Y sin embargo, la última Nochevieja, cuando la hierba era abundante y el vino corría libremente, Rebecca y yo nos acariciamos más que de costumbre en el sofá. Naturalmente, la noche de fin de año siempre es especial para mí (marca exactamente mi cumpleaños, después de todo), pero ésta fue fabulosa. Nuestros labios se entrelazaron con la duodécima campanada, y seguimos besándonos y acariciándonos mucho rato después de eso, y cuando todos los otros invitados de Rebecca se marcharon, nos fuimos a su dormitorio y finalmente, después de años de flirteos y fantasías, hicimos el amor.

Fue espectacular, todo lo que había imaginado que sería: besarla, tocarla, acariciarla, penetrarla. Incluso en enero, en Toronto ya no hace frío, y yacimos abrazados con la ventana abierta, escuchando a la gente que festejaba en la calle muy por debajo, y por primera y única vez en mi vida tuve una ligera sensación de cómo debe de ser el cielo.

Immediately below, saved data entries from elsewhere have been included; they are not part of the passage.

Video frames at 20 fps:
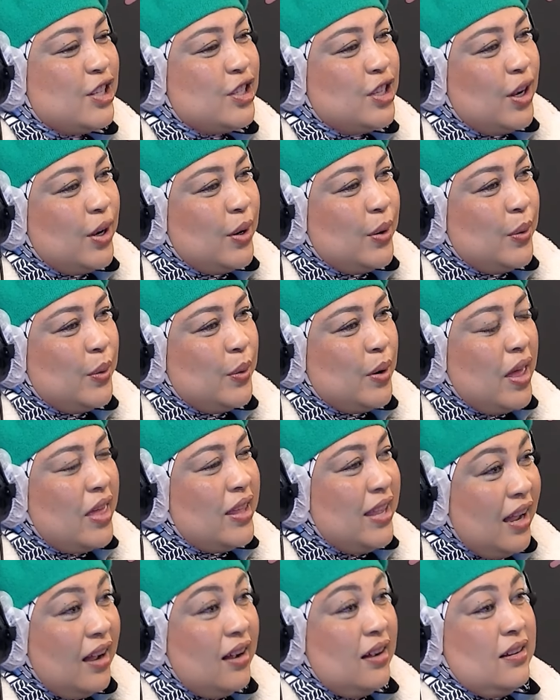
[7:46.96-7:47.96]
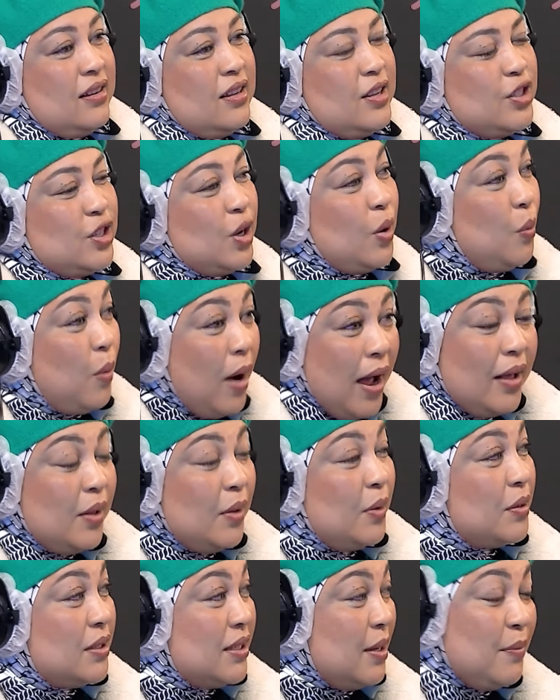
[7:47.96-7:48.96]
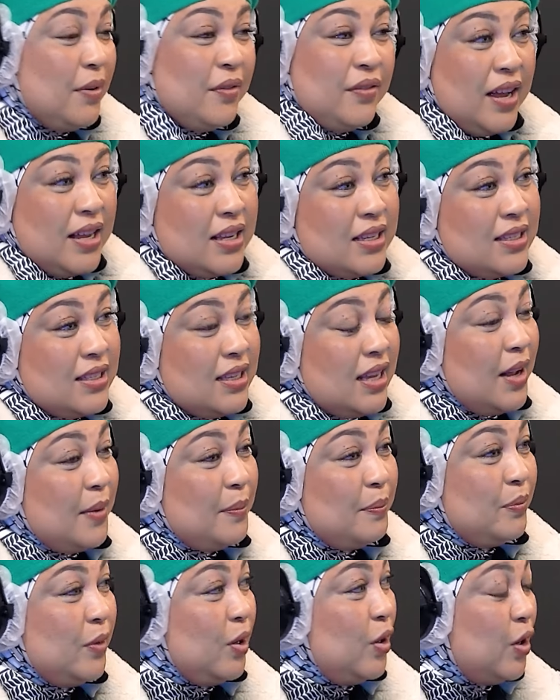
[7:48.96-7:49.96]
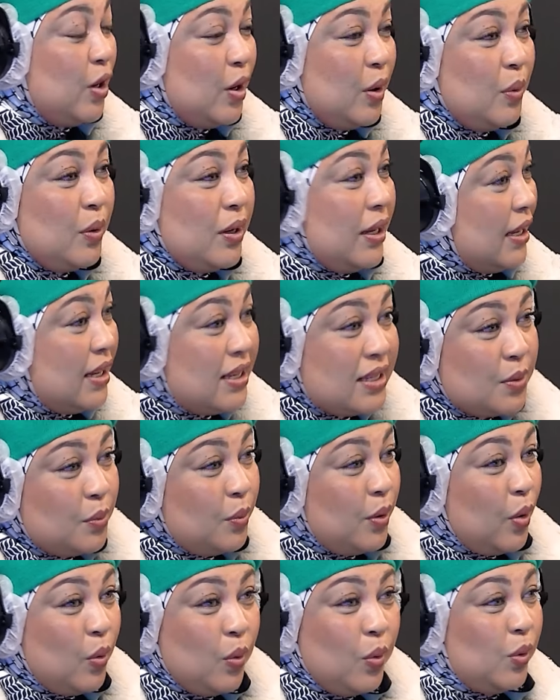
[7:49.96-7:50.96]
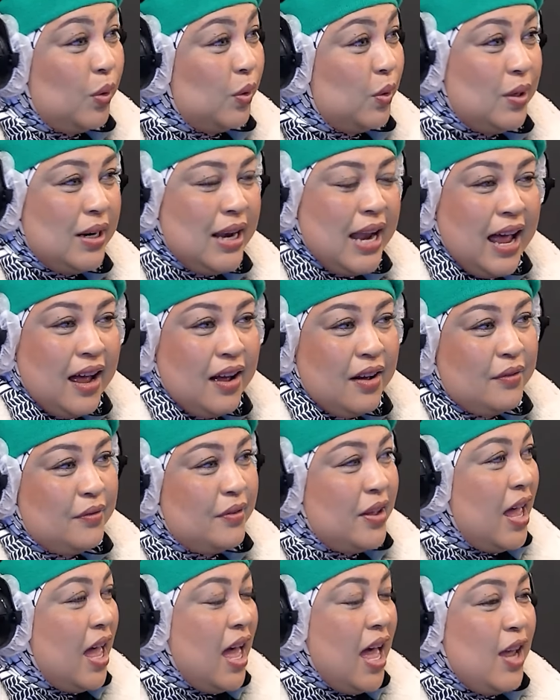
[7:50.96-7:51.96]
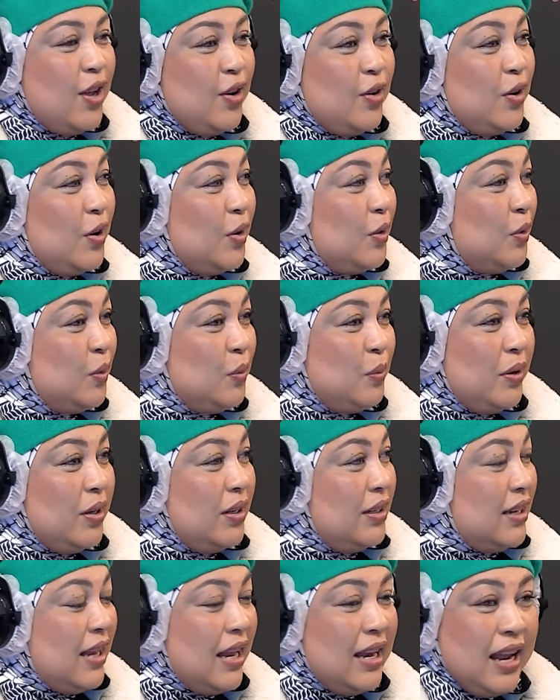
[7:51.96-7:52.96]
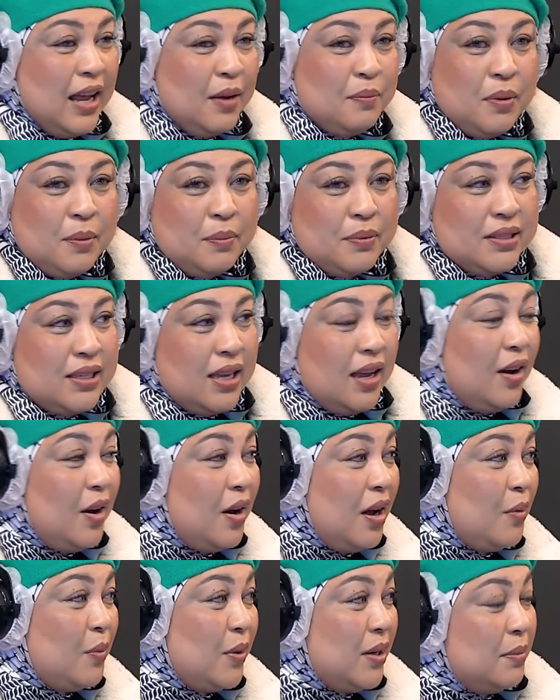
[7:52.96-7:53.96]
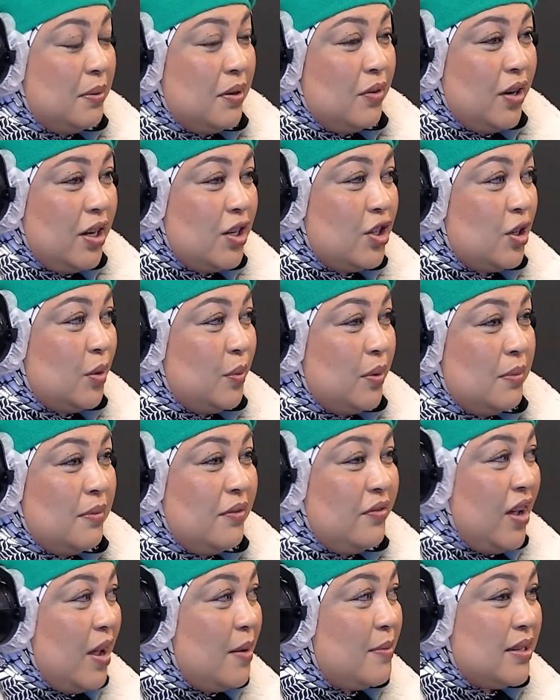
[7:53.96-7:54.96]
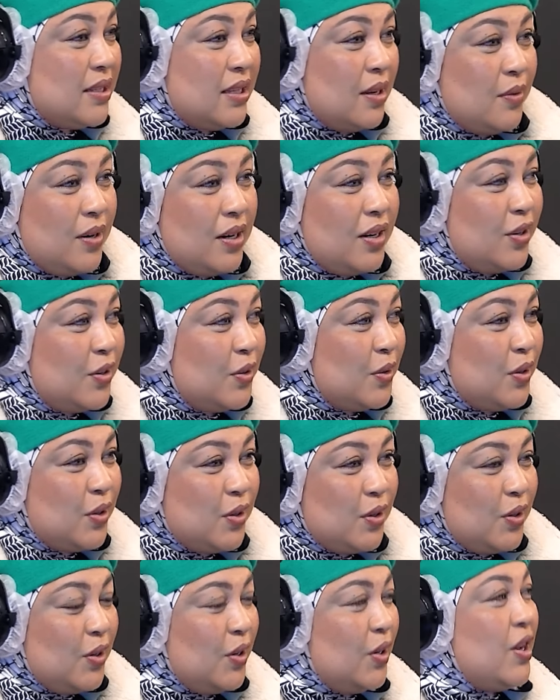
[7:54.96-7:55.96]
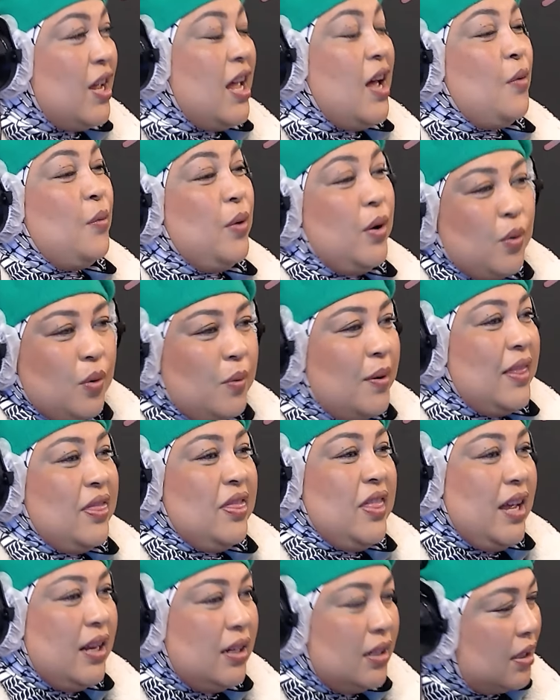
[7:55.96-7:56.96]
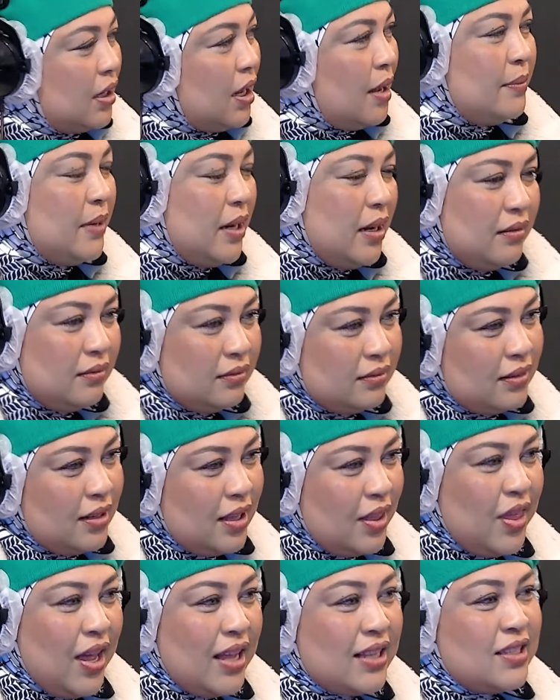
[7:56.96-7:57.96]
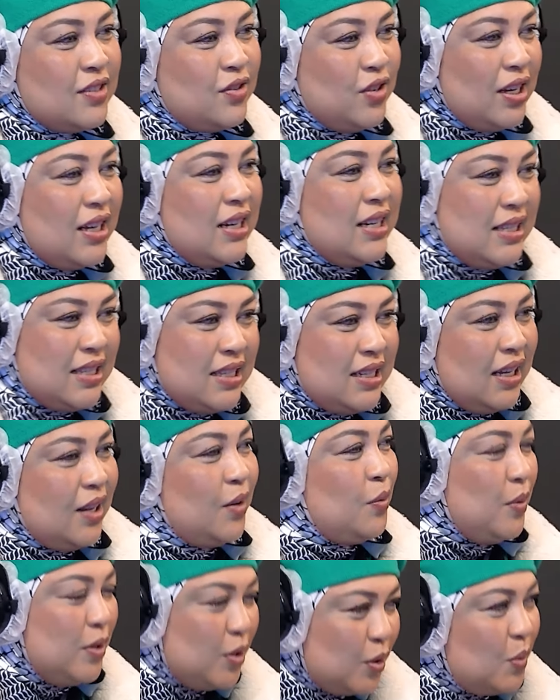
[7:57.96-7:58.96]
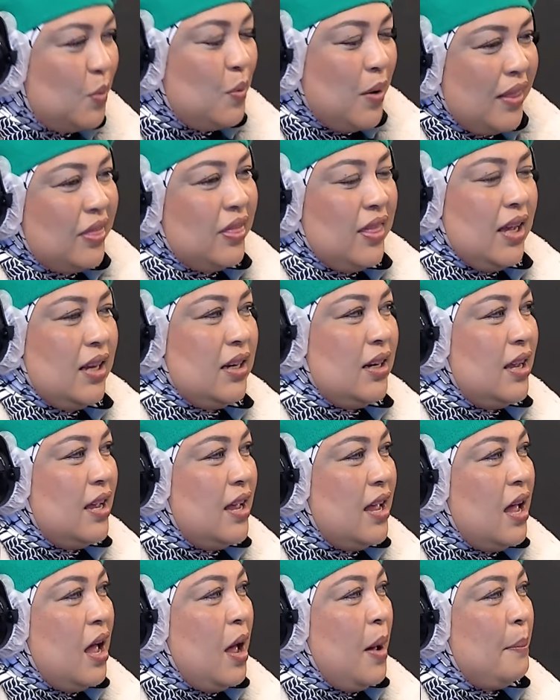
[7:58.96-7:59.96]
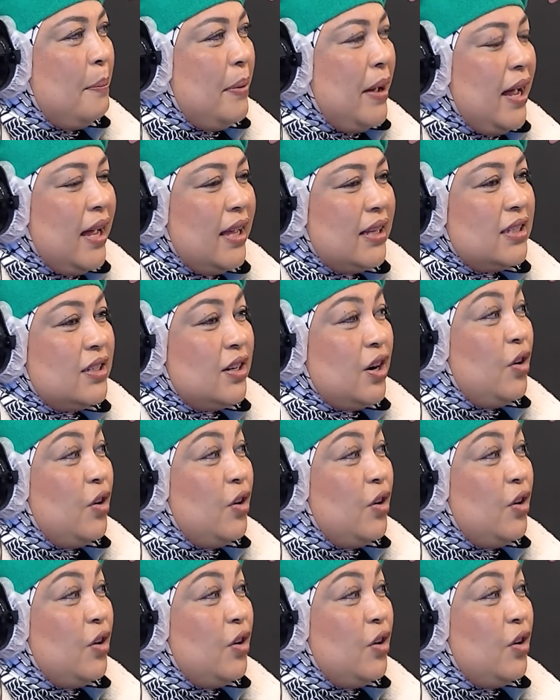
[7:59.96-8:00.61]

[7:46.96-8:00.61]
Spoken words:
So, yeah. So while some of us, you know, yes, we all would love, you know, we like people say, oh, I want to be rich. I want to be famous. I want to do. We all want that. Come now. And that's realistic. We do want that. But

Este año, el día de Año Nuevo cayó en domingo. El lunes fui con mi madre a ver a mi padre, y fue muy parecida a la visita de esa tarde.

Y aunque, desde enero, pensaba constantemente en Rebecca y la deseaba más de lo que hubiese creído posible, había dejado que las cosas se enfriaran entre nosotros.

Porque eso es lo que se supone que uno tiene que hacer, ¿no? Preocuparse más por la felicidad de la otra persona.

Eso es lo que se supone que uno tiene que hacer.